To cite charter schools’ high test scores as evidence that they offer a better education than public schools, as Moskowitz does, is dangerously misleading given their exclusion of certain types of learners. “To allow the charter schools, which are supposed to be equal opportunity educators, to dump those students, and to accept only those students who come to them without problems, without issues, without challenges is really to set them up to succeed and public schools up to fail,” said the New York Civil Liberties Union’s executive director Donna Lieberman. “All kids have a right to an education, not just the ones who are easy.”

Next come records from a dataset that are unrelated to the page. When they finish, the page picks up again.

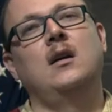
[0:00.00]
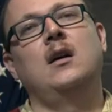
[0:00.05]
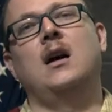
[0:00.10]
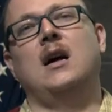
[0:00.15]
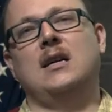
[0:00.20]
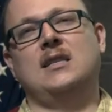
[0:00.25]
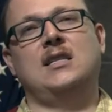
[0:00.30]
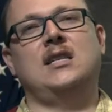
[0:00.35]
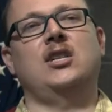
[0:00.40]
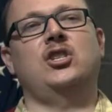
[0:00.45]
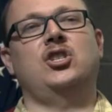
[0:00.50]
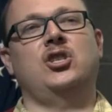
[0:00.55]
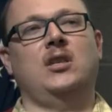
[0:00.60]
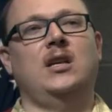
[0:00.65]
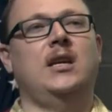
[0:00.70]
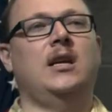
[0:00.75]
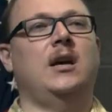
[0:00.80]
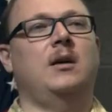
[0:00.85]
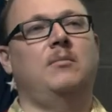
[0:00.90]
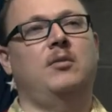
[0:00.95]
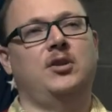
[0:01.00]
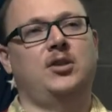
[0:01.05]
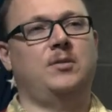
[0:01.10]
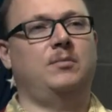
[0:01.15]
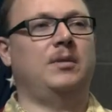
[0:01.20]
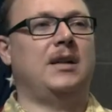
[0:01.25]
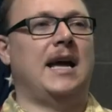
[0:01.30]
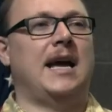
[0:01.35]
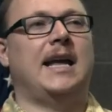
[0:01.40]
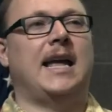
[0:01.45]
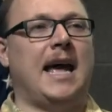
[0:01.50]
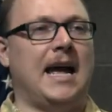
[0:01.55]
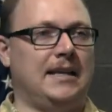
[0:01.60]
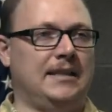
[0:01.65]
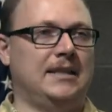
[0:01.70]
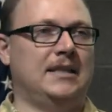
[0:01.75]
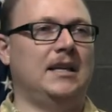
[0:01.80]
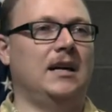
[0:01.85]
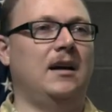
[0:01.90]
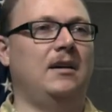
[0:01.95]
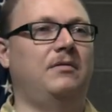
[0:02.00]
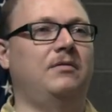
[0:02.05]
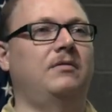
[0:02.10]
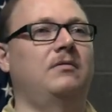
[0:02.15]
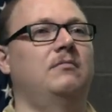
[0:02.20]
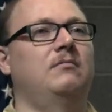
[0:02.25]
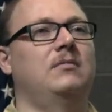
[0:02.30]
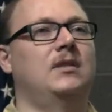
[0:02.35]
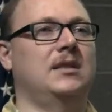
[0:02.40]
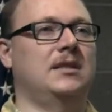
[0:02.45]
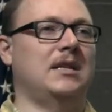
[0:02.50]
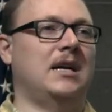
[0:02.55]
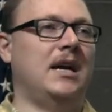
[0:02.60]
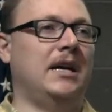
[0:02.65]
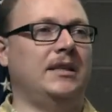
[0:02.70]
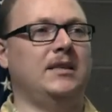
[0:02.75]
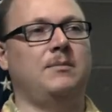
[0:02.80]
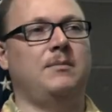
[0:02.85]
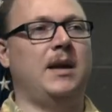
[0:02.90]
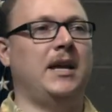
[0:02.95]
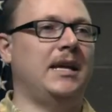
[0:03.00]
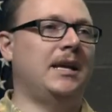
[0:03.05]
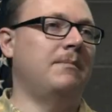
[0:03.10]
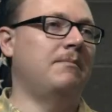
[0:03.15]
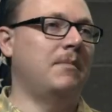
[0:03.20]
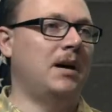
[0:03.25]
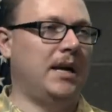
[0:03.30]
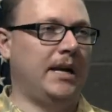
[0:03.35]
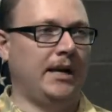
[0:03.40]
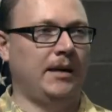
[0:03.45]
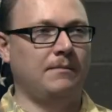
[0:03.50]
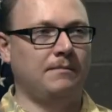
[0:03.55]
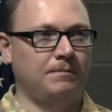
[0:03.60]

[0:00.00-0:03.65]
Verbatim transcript: essentially a bunch of black hat stuff designed to make him money.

Mayor de Blasio’s call to rescind three of Moskowitz’ locations was an important push against an ongoing, nationwide effort by well-funded charter investors to encroach on public education. It’s a physical battle, and a political one. And the proponents of charters are not reacting in kind to de Blasio’s small but significant effort to apply even the slightest brakes to their mission -- which has the support of Andrew Cuomo, U.S. Secretary of Education Arne Duncan and the powerful, ruthless national education “reformer” Michelle Rhee. The New York Senate’s latest budget proposal calls to increase public funding for charters and further empower the charter sector. It also reinstates Moskowitz’ co-locations -- meaning that special needs students in Harlem are once again at risk of losing more of their school.
Given the strength and scope of the charter sector in this country, these issues of access and inclusion must be part of any conversation in which these schools call themselves “public.” To advocate for parental choice is one thing. But if the same schools meant to increase possibilities are, in fact, eliminating them for certain children, then the rhetoric of charters falls apart. Students with disabilities deserve schools that can meet their needs and make them feel welcomed and supported. The rights of already marginalized children should not be an afterthought in the education debate. The erosion of those rights is a profound and imminent crisis to the principle of public education.